The destruction of surplus stockpiles of arms and munitions reduces the threat to individual partner countries as well as the wider region. It also ensures that such materials are put beyond the reach of terrorists and criminals.
Projects may be initiated by either NATO member states or partner countries. Each project is led on a voluntary basis by a lead nation, which is responsible for gathering political and financial support for the project as well as selecting the executing agent for the project. There can be several lead nations, and a partner country can also take that role. The beneficiary host nation is expected to provide maximum support to the project within its means.
Informal discussions with the NATO International Staff help determine the scope of the project. Project proposals set out in detail the work to be undertaken, the costs involved and the implementation schedule. The formal launch of a project is the trigger to start raising funds. Subject to completion of formal legal agreements, work can start once sufficient funds have been received.
Trust Fund projects seek to ensure adherence to the highest environmental, health and safety standards, and recycling of materials is an integral part of many projects. Local facilities and resources are used to implement projects, where possible, so as to build local capacity in the partner countries concerned, ensuring sustainability.
NATO cooperates actively with other international organisations and other relevant actors on Trust Fund projects to ensure coherence and effectiveness, as well as to avoid duplication of efforts. For example, NATO has cooperated with the International Organization for Migration (IOM), which was, for instance, the executing agent for the retraining Trust Fund projects in the Balkans; the United Nations Development Programme (UNDP), which also implemented a NATO-initiated Trust Fund in Tajikistan; the European Commission (EC); and the Organization for Security and Co-operation in Europe (OSCE).
The NATO Support Agency (NSPA) – formerly the NATO Maintenance and Supply Agency (NAMSA) –plays an essential role in the development and implementation of Trust Fund projects. It offers technical advice and a range of management services and has often been appointed to act as the executing agent for demilitarization projects by lead nations.
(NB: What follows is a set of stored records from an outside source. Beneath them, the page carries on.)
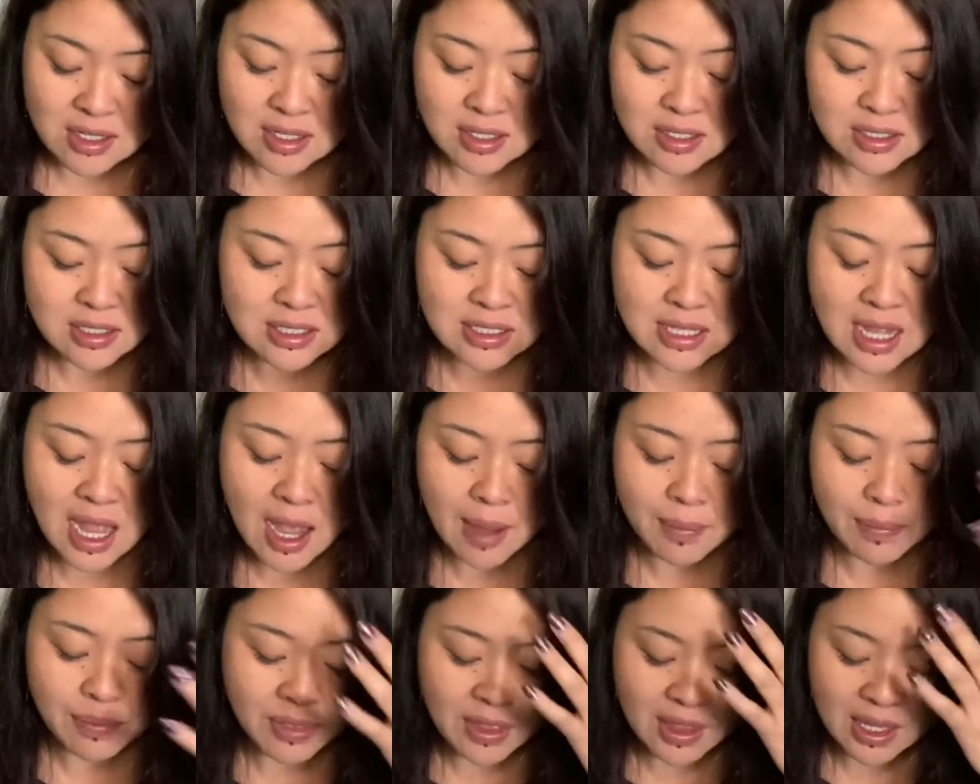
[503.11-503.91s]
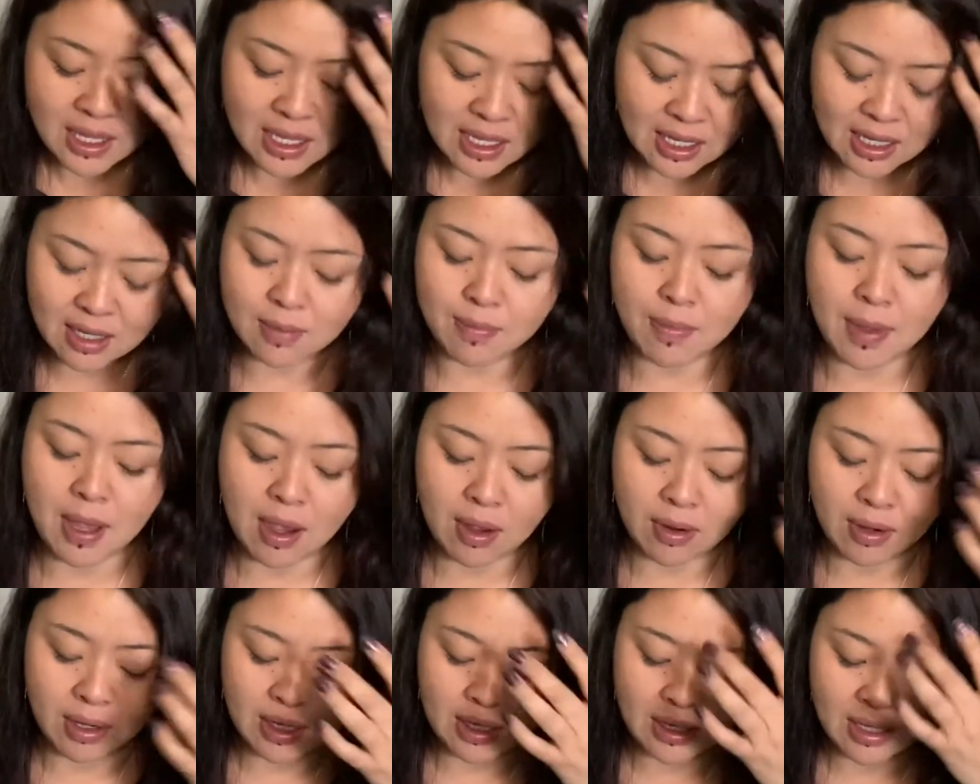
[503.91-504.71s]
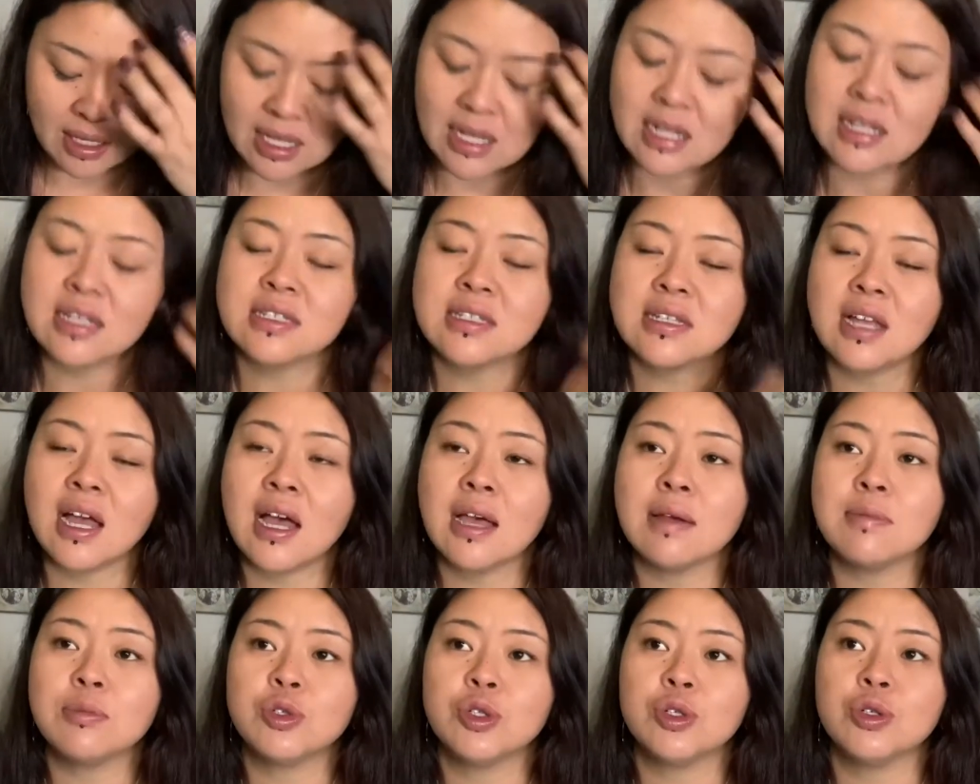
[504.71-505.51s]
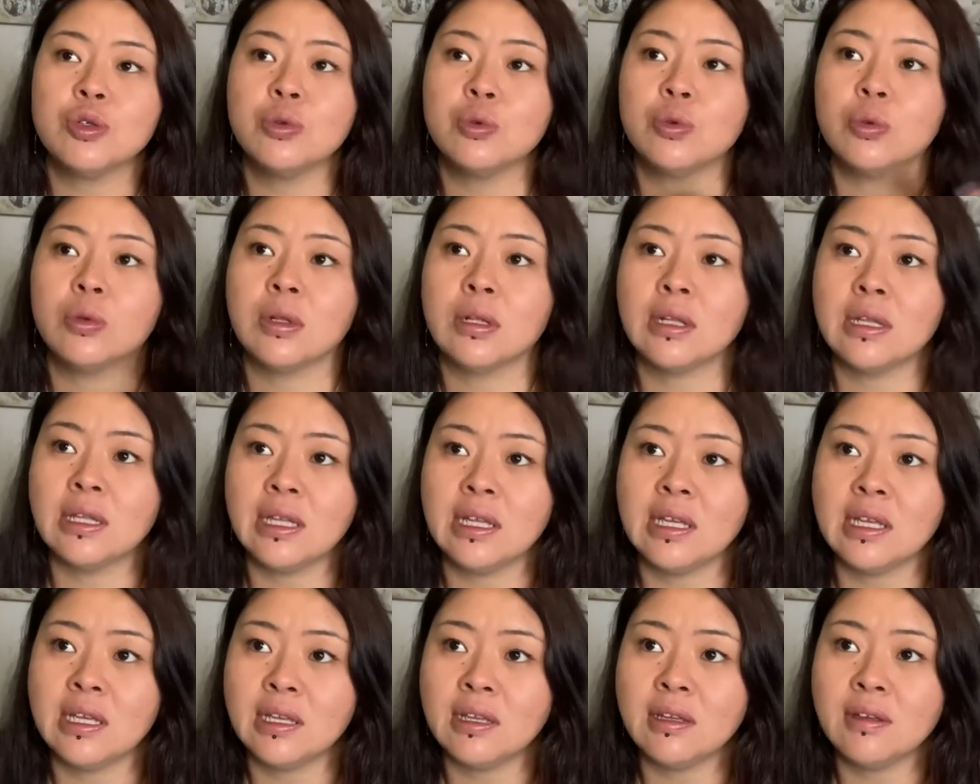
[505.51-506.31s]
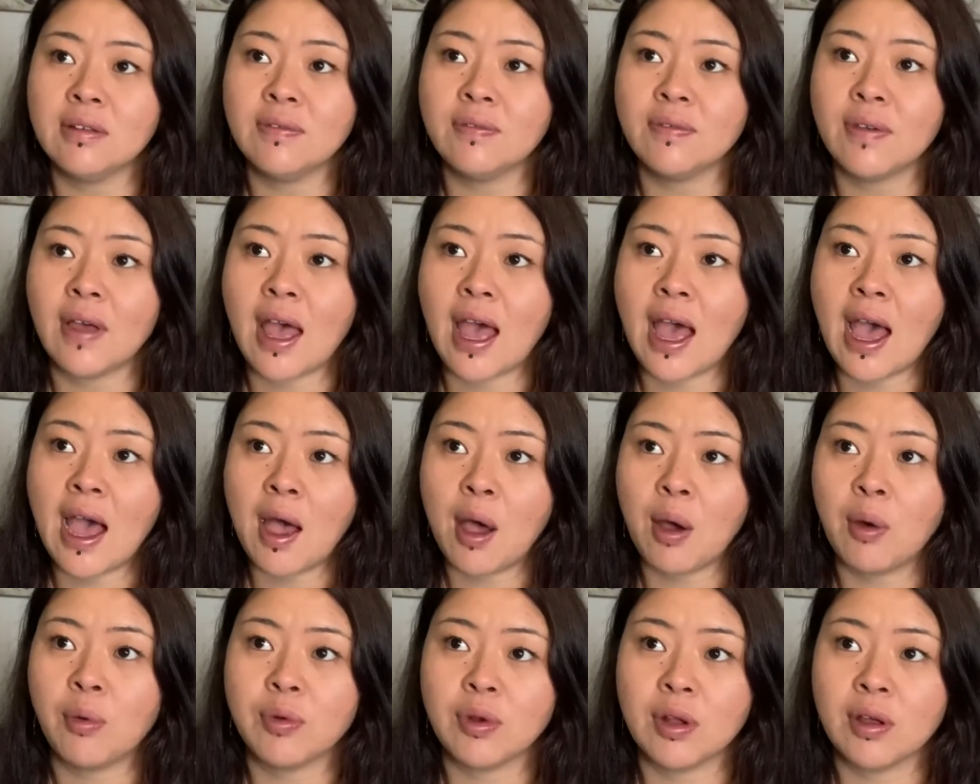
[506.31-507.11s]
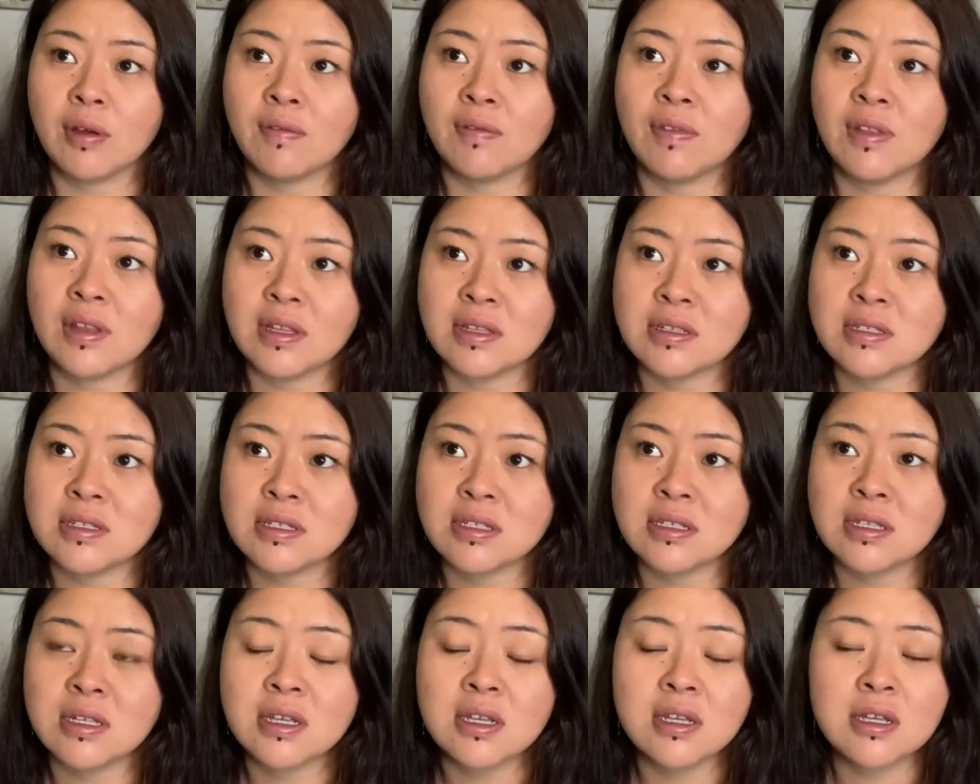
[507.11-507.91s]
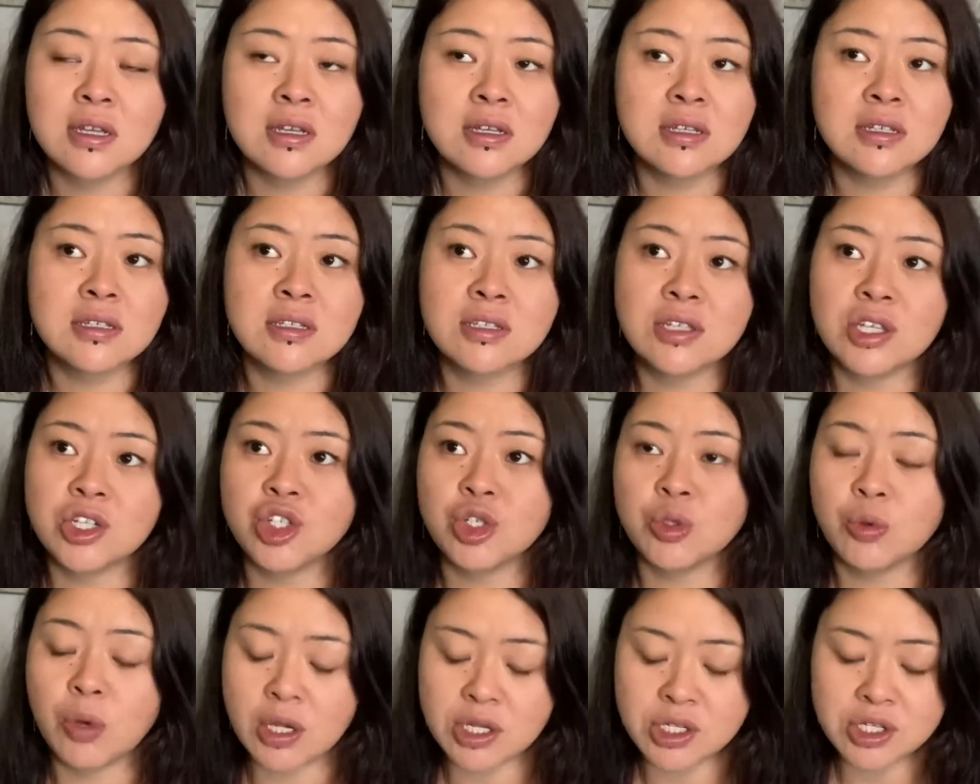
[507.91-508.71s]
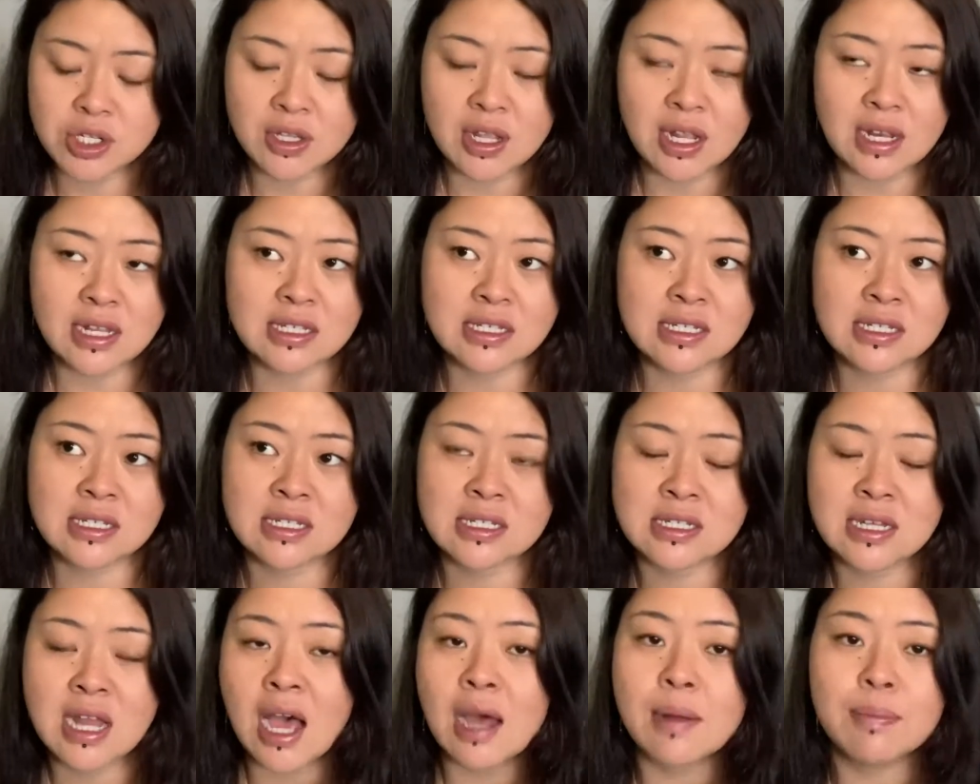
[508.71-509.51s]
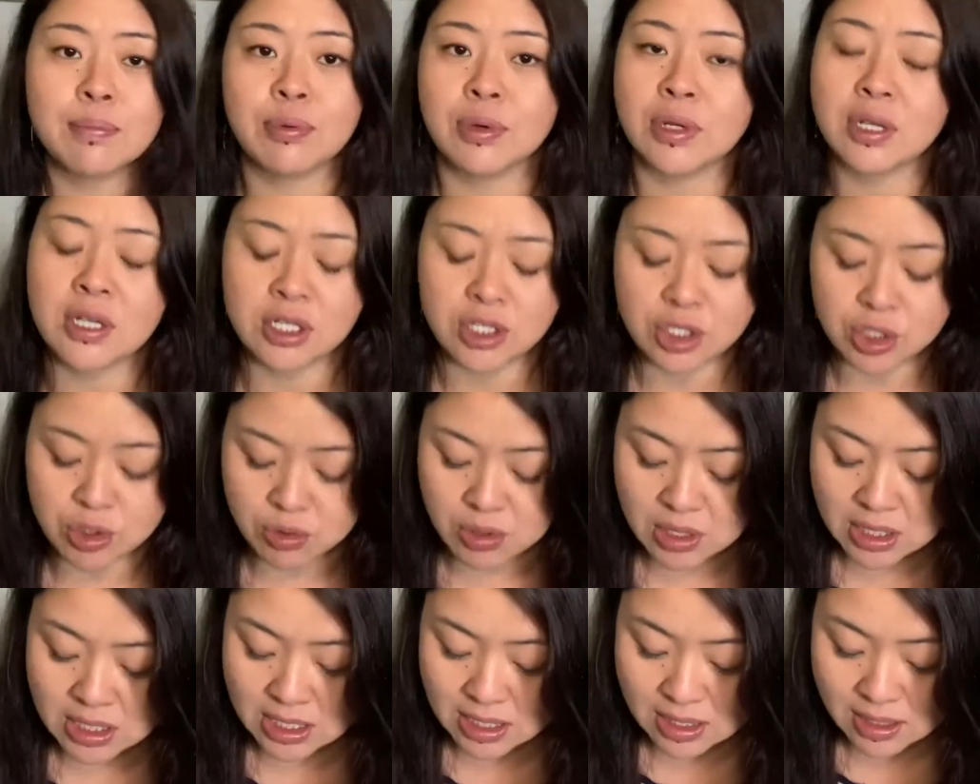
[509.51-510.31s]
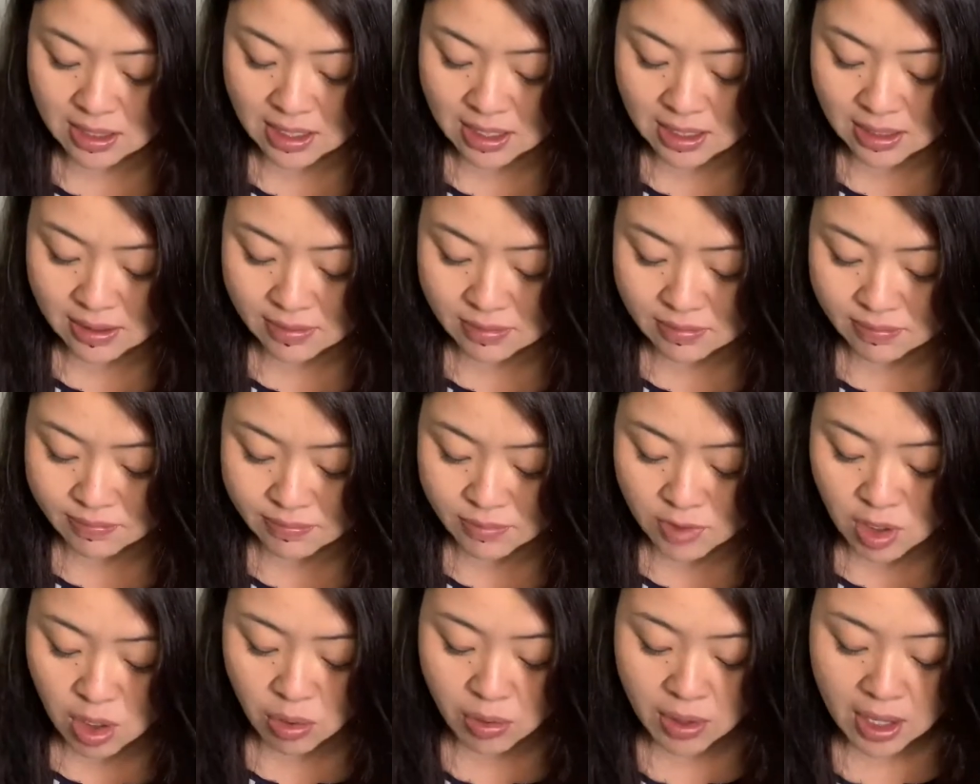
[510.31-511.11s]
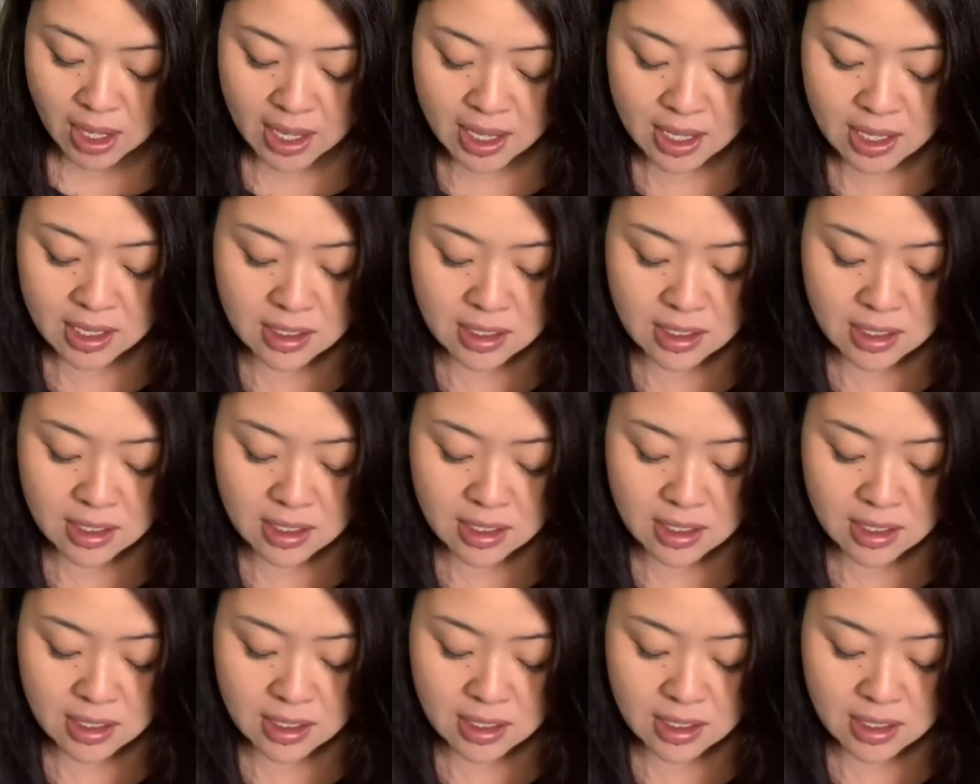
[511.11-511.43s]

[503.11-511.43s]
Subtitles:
Stop thinking about it. It is time to leave out of this situation that is not bringing you anything, okay?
This involves overseeing the development of project proposals as well as the competitive bidding process to ensure transparency and value for money in the execution of projects.
Once the project proposal is agreed by the lead nation and the host nation, it is presented to the Political and Partnerships Committee in EAPC (Euro-Atlantic Partnership Council) format. This body serves as a formal forum to discuss the project and attract potential support and resources.
The Trust Fund policy was established in September 2000 to assist Euro-Atlantic partner countries in the safe destruction of stockpiled anti-personnel landmines. It provided the Alliance with a practical mechanism to assist partners to meet their obligations under the Ottawa Convention on the prohibition of the use, stockpiling, production and transfer of anti-personnel mines and their destruction.
Initial success in the safe destruction of anti-personnel landmines led to an extension of the policy to include conventional munitions, as well as small arms and light weapons. In recent years, the scope of the Trust Fund policy has been further expanded to support wider defence transformation initiatives. It has also been extended geographically and is now open to all partner countries participating in NATO’s structured partnership frameworks – Euro-Atlantic Partnership Council/Partnership for Peace, the Mediterranean Dialogue and the Istanbul Cooperation Initiative –as well as partners across the globe.
The implementation of the Trust Fund policy includes measures and activities related to the adoption of best practices, and to the commitment of promoting transparency and good governance. In this context, NATO strives to implement United Nations Security Council Resolution 1325 on gender mainstreaming in its projects.